• _BRIEF_
Exact repetition is the task: copy every entry below.

★ ★ ★ ★ ★

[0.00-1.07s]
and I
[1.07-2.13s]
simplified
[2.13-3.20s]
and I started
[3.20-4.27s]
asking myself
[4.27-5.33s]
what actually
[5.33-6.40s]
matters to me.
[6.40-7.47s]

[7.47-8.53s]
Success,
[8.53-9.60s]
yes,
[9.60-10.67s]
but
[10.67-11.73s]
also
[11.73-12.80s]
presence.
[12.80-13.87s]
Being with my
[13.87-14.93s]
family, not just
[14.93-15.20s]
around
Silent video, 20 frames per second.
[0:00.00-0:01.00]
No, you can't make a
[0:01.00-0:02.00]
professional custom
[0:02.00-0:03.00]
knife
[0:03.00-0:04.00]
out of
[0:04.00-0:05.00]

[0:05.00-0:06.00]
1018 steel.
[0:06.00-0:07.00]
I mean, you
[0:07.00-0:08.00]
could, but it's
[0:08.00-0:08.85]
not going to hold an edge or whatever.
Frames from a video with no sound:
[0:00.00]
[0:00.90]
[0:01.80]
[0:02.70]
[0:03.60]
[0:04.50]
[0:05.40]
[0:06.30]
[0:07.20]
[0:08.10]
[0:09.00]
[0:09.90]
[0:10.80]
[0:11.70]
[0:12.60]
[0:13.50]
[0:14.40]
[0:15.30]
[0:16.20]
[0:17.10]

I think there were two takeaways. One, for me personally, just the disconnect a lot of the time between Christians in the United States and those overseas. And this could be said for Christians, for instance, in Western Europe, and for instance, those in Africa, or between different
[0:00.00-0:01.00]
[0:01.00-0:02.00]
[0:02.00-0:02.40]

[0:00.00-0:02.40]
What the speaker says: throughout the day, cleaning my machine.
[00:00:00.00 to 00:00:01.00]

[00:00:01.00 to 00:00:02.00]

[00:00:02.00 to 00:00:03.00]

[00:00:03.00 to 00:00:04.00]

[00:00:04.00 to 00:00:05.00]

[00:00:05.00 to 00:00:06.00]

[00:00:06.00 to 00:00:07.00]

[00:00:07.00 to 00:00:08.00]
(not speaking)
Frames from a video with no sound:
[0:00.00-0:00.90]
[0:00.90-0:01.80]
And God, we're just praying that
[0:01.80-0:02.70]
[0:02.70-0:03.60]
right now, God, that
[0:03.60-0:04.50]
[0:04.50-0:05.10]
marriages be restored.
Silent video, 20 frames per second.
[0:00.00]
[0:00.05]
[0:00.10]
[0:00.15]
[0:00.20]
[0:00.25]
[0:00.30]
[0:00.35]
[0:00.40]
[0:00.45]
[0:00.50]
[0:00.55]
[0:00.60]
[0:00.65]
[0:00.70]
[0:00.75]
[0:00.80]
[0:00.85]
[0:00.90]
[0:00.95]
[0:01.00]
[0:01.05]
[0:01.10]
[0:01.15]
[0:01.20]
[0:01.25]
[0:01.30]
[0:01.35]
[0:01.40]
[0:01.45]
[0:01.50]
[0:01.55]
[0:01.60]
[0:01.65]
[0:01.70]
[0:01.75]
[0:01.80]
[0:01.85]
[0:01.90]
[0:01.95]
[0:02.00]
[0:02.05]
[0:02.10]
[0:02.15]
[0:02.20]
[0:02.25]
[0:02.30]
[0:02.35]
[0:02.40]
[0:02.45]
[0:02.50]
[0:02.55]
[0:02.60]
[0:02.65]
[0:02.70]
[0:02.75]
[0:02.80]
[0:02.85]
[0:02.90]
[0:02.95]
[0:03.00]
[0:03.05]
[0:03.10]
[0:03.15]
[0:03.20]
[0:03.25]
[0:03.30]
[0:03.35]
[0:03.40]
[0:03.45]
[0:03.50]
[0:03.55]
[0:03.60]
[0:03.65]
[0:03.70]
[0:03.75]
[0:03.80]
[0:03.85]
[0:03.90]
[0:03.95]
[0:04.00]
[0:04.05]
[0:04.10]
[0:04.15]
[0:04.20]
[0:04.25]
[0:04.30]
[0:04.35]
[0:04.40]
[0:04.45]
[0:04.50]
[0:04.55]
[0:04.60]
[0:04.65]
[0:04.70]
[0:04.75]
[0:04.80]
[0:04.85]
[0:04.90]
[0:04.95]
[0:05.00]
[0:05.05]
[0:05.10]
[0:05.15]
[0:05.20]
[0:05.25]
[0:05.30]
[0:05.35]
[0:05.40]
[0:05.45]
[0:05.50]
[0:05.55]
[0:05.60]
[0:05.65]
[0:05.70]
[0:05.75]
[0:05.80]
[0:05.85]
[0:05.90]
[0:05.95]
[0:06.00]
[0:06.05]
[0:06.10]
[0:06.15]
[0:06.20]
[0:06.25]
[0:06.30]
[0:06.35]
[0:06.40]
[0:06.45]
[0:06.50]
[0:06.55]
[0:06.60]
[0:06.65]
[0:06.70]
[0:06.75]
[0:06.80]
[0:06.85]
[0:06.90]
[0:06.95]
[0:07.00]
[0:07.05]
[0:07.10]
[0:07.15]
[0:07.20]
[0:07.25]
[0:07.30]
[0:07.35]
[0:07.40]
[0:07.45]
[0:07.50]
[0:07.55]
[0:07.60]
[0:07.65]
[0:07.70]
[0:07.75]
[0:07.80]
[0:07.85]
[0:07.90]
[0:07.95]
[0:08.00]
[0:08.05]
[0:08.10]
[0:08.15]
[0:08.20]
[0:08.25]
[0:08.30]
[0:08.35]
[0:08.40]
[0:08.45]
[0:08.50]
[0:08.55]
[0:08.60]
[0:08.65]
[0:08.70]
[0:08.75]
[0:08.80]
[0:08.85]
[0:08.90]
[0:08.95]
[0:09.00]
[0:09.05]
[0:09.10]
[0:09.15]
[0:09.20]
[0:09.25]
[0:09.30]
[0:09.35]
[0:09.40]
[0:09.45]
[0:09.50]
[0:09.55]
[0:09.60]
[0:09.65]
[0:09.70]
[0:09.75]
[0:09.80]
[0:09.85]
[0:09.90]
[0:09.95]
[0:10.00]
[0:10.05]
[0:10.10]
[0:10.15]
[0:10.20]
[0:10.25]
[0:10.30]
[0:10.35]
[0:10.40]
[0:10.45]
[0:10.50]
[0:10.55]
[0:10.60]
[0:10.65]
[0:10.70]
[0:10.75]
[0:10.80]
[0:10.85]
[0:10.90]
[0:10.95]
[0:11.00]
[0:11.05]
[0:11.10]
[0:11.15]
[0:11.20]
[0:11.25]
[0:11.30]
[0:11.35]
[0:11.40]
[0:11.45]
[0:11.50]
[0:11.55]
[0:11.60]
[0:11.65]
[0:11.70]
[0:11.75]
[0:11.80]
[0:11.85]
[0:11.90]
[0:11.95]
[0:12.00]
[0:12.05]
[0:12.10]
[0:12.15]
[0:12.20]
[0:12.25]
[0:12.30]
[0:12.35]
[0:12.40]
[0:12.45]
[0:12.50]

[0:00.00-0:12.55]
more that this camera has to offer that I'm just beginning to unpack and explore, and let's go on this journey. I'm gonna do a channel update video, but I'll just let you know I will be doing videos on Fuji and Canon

★ ★ ★ ★ ★

• _OUTPUT FOR THIS EXERCISE_
[0.00-1.07s]
and I
[1.07-2.13s]
simplified
[2.13-3.20s]
and I started
[3.20-4.27s]
asking myself
[4.27-5.33s]
what actually
[5.33-6.40s]
matters to me.
[6.40-7.47s]

[7.47-8.53s]
Success,
[8.53-9.60s]
yes,
[9.60-10.67s]
but
[10.67-11.73s]
also
[11.73-12.80s]
presence.
[12.80-13.87s]
Being with my
[13.87-14.93s]
family, not just
[14.93-15.20s]
around
Silent video, 20 frames per second.
[0:00.00-0:01.00]
No, you can't make a
[0:01.00-0:02.00]
professional custom
[0:02.00-0:03.00]
knife
[0:03.00-0:04.00]
out of
[0:04.00-0:05.00]

[0:05.00-0:06.00]
1018 steel.
[0:06.00-0:07.00]
I mean, you
[0:07.00-0:08.00]
could, but it's
[0:08.00-0:08.85]
not going to hold an edge or whatever.
Frames from a video with no sound:
[0:00.00]
[0:00.90]
[0:01.80]
[0:02.70]
[0:03.60]
[0:04.50]
[0:05.40]
[0:06.30]
[0:07.20]
[0:08.10]
[0:09.00]
[0:09.90]
[0:10.80]
[0:11.70]
[0:12.60]
[0:13.50]
[0:14.40]
[0:15.30]
[0:16.20]
[0:17.10]

I think there were two takeaways. One, for me personally, just the disconnect a lot of the time between Christians in the United States and those overseas. And this could be said for Christians, for instance, in Western Europe, and for instance, those in Africa, or between different
[0:00.00-0:01.00]
[0:01.00-0:02.00]
[0:02.00-0:02.40]

[0:00.00-0:02.40]
What the speaker says: throughout the day, cleaning my machine.
[00:00:00.00 to 00:00:01.00]

[00:00:01.00 to 00:00:02.00]

[00:00:02.00 to 00:00:03.00]

[00:00:03.00 to 00:00:04.00]

[00:00:04.00 to 00:00:05.00]

[00:00:05.00 to 00:00:06.00]

[00:00:06.00 to 00:00:07.00]

[00:00:07.00 to 00:00:08.00]
(not speaking)
Frames from a video with no sound:
[0:00.00-0:00.90]
[0:00.90-0:01.80]
And God, we're just praying that
[0:01.80-0:02.70]
[0:02.70-0:03.60]
right now, God, that
[0:03.60-0:04.50]
[0:04.50-0:05.10]
marriages be restored.
Silent video, 20 frames per second.
[0:00.00]
[0:00.05]
[0:00.10]
[0:00.15]
[0:00.20]
[0:00.25]
[0:00.30]
[0:00.35]
[0:00.40]
[0:00.45]
[0:00.50]
[0:00.55]
[0:00.60]
[0:00.65]
[0:00.70]
[0:00.75]
[0:00.80]
[0:00.85]
[0:00.90]
[0:00.95]
[0:01.00]
[0:01.05]
[0:01.10]
[0:01.15]
[0:01.20]
[0:01.25]
[0:01.30]
[0:01.35]
[0:01.40]
[0:01.45]
[0:01.50]
[0:01.55]
[0:01.60]
[0:01.65]
[0:01.70]
[0:01.75]
[0:01.80]
[0:01.85]
[0:01.90]
[0:01.95]
[0:02.00]
[0:02.05]
[0:02.10]
[0:02.15]
[0:02.20]
[0:02.25]
[0:02.30]
[0:02.35]
[0:02.40]
[0:02.45]
[0:02.50]
[0:02.55]
[0:02.60]
[0:02.65]
[0:02.70]
[0:02.75]
[0:02.80]
[0:02.85]
[0:02.90]
[0:02.95]
[0:03.00]
[0:03.05]
[0:03.10]
[0:03.15]
[0:03.20]
[0:03.25]
[0:03.30]
[0:03.35]
[0:03.40]
[0:03.45]
[0:03.50]
[0:03.55]
[0:03.60]
[0:03.65]
[0:03.70]
[0:03.75]
[0:03.80]
[0:03.85]
[0:03.90]
[0:03.95]
[0:04.00]
[0:04.05]
[0:04.10]
[0:04.15]
[0:04.20]
[0:04.25]
[0:04.30]
[0:04.35]
[0:04.40]
[0:04.45]
[0:04.50]
[0:04.55]
[0:04.60]
[0:04.65]
[0:04.70]
[0:04.75]
[0:04.80]
[0:04.85]
[0:04.90]
[0:04.95]
[0:05.00]
[0:05.05]
[0:05.10]
[0:05.15]
[0:05.20]
[0:05.25]
[0:05.30]
[0:05.35]
[0:05.40]
[0:05.45]
[0:05.50]
[0:05.55]
[0:05.60]
[0:05.65]
[0:05.70]
[0:05.75]
[0:05.80]
[0:05.85]
[0:05.90]
[0:05.95]
[0:06.00]
[0:06.05]
[0:06.10]
[0:06.15]
[0:06.20]
[0:06.25]
[0:06.30]
[0:06.35]
[0:06.40]
[0:06.45]
[0:06.50]
[0:06.55]
[0:06.60]
[0:06.65]
[0:06.70]
[0:06.75]
[0:06.80]
[0:06.85]
[0:06.90]
[0:06.95]
[0:07.00]
[0:07.05]
[0:07.10]
[0:07.15]
[0:07.20]
[0:07.25]
[0:07.30]
[0:07.35]
[0:07.40]
[0:07.45]
[0:07.50]
[0:07.55]
[0:07.60]
[0:07.65]
[0:07.70]
[0:07.75]
[0:07.80]
[0:07.85]
[0:07.90]
[0:07.95]
[0:08.00]
[0:08.05]
[0:08.10]
[0:08.15]
[0:08.20]
[0:08.25]
[0:08.30]
[0:08.35]
[0:08.40]
[0:08.45]
[0:08.50]
[0:08.55]
[0:08.60]
[0:08.65]
[0:08.70]
[0:08.75]
[0:08.80]
[0:08.85]
[0:08.90]
[0:08.95]
[0:09.00]
[0:09.05]
[0:09.10]
[0:09.15]
[0:09.20]
[0:09.25]
[0:09.30]
[0:09.35]
[0:09.40]
[0:09.45]
[0:09.50]
[0:09.55]
[0:09.60]
[0:09.65]
[0:09.70]
[0:09.75]
[0:09.80]
[0:09.85]
[0:09.90]
[0:09.95]
[0:10.00]
[0:10.05]
[0:10.10]
[0:10.15]
[0:10.20]
[0:10.25]
[0:10.30]
[0:10.35]
[0:10.40]
[0:10.45]
[0:10.50]
[0:10.55]
[0:10.60]
[0:10.65]
[0:10.70]
[0:10.75]
[0:10.80]
[0:10.85]
[0:10.90]
[0:10.95]
[0:11.00]
[0:11.05]
[0:11.10]
[0:11.15]
[0:11.20]
[0:11.25]
[0:11.30]
[0:11.35]
[0:11.40]
[0:11.45]
[0:11.50]
[0:11.55]
[0:11.60]
[0:11.65]
[0:11.70]
[0:11.75]
[0:11.80]
[0:11.85]
[0:11.90]
[0:11.95]
[0:12.00]
[0:12.05]
[0:12.10]
[0:12.15]
[0:12.20]
[0:12.25]
[0:12.30]
[0:12.35]
[0:12.40]
[0:12.45]
[0:12.50]

[0:00.00-0:12.55]
more that this camera has to offer that I'm just beginning to unpack and explore, and let's go on this journey. I'm gonna do a channel update video, but I'll just let you know I will be doing videos on Fuji and Canon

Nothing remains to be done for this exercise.